Shows at Mount Lavinia Hotel and evenings filled with bike rides, playing cowboy, and visits to the pool... and the Bambalapitiya Flats... eating fish & chips and sundaes with that special chocolate sauce at the `Fountain Cafe' (I still remember the mouth-watering "Knicker Bocker Glory", and the Jaggery Sundae) Then there was buriyani at Pilawoos... and, of course thosai at Saras and hoppers at Mayfair!

When being sent to the Principal's office was nothing compared to the fate that awaited a misbehaving student at home. Basically, we were in fear for our lives, but it wasn't because of terrorism... drive-by shootings, drugs, gangs, alcohol and road rage... Our parents and grandparents were a much bigger threat! But we all survived... because their love was greater than their threat.

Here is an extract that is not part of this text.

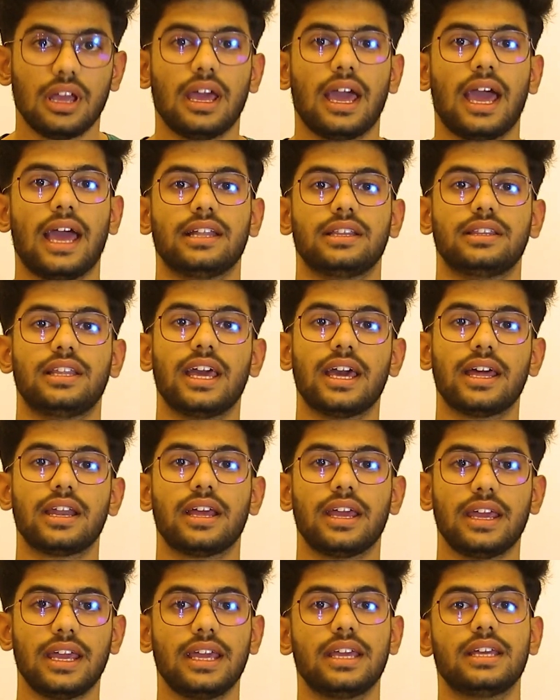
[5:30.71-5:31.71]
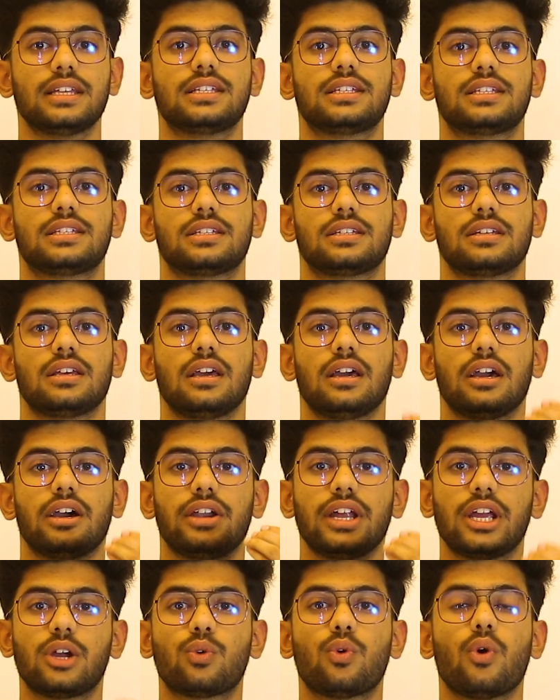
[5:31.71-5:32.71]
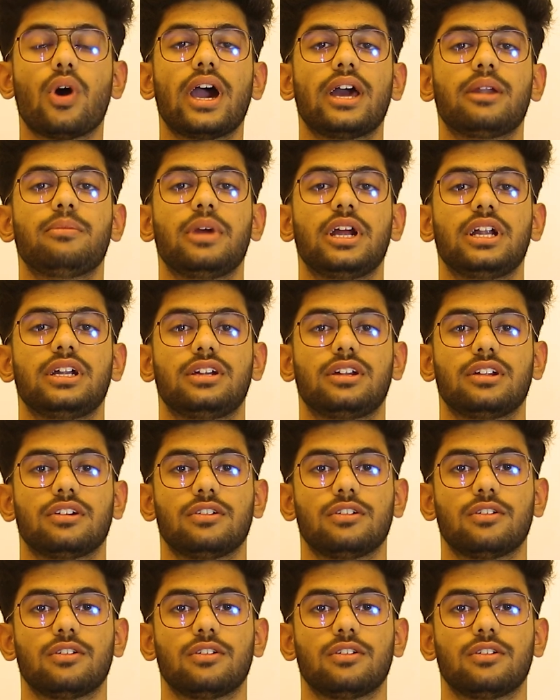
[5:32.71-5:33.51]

and there is requirement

Didn't that make you feel good?. Just to go back and say, `Yeah, I remember that!' And was it really that long ago?

Afterward: Purchasing power, rural and urban, dropped drastically in living memory. That story may be briefly told via exchange rates.

The US dollar exchanged for Rs. 3.50 in 1950 and for Rs. 8 in 1977.

It then fell rapidly to Rs. 100 in 2004 during the new rules of dominion of the IMF. In the second same 27 year period, the existing IMF rules saw the currency fall sharply by as much as Rs. 92.00. You might ask. How did the population survive economic holocaust?

In 1950 the island enjoyed tangible currency reserves. Then, visiting World Bank experts threw at the county their bulky report of 1952 so as to divert the country's currency reserves and energy into cutting tropical rainforest and perpetuate farming using cattle harnessed to wooden plough (incepted in the Gal Oya scheme).

In Colombo in 2005 Mahathir Mohamed said that in Malaysia he had based policy on the idea that one acre of land could provide an income to one farmer but if manufacturing industry was chosen, the same acre would provide incomes to 500 workers.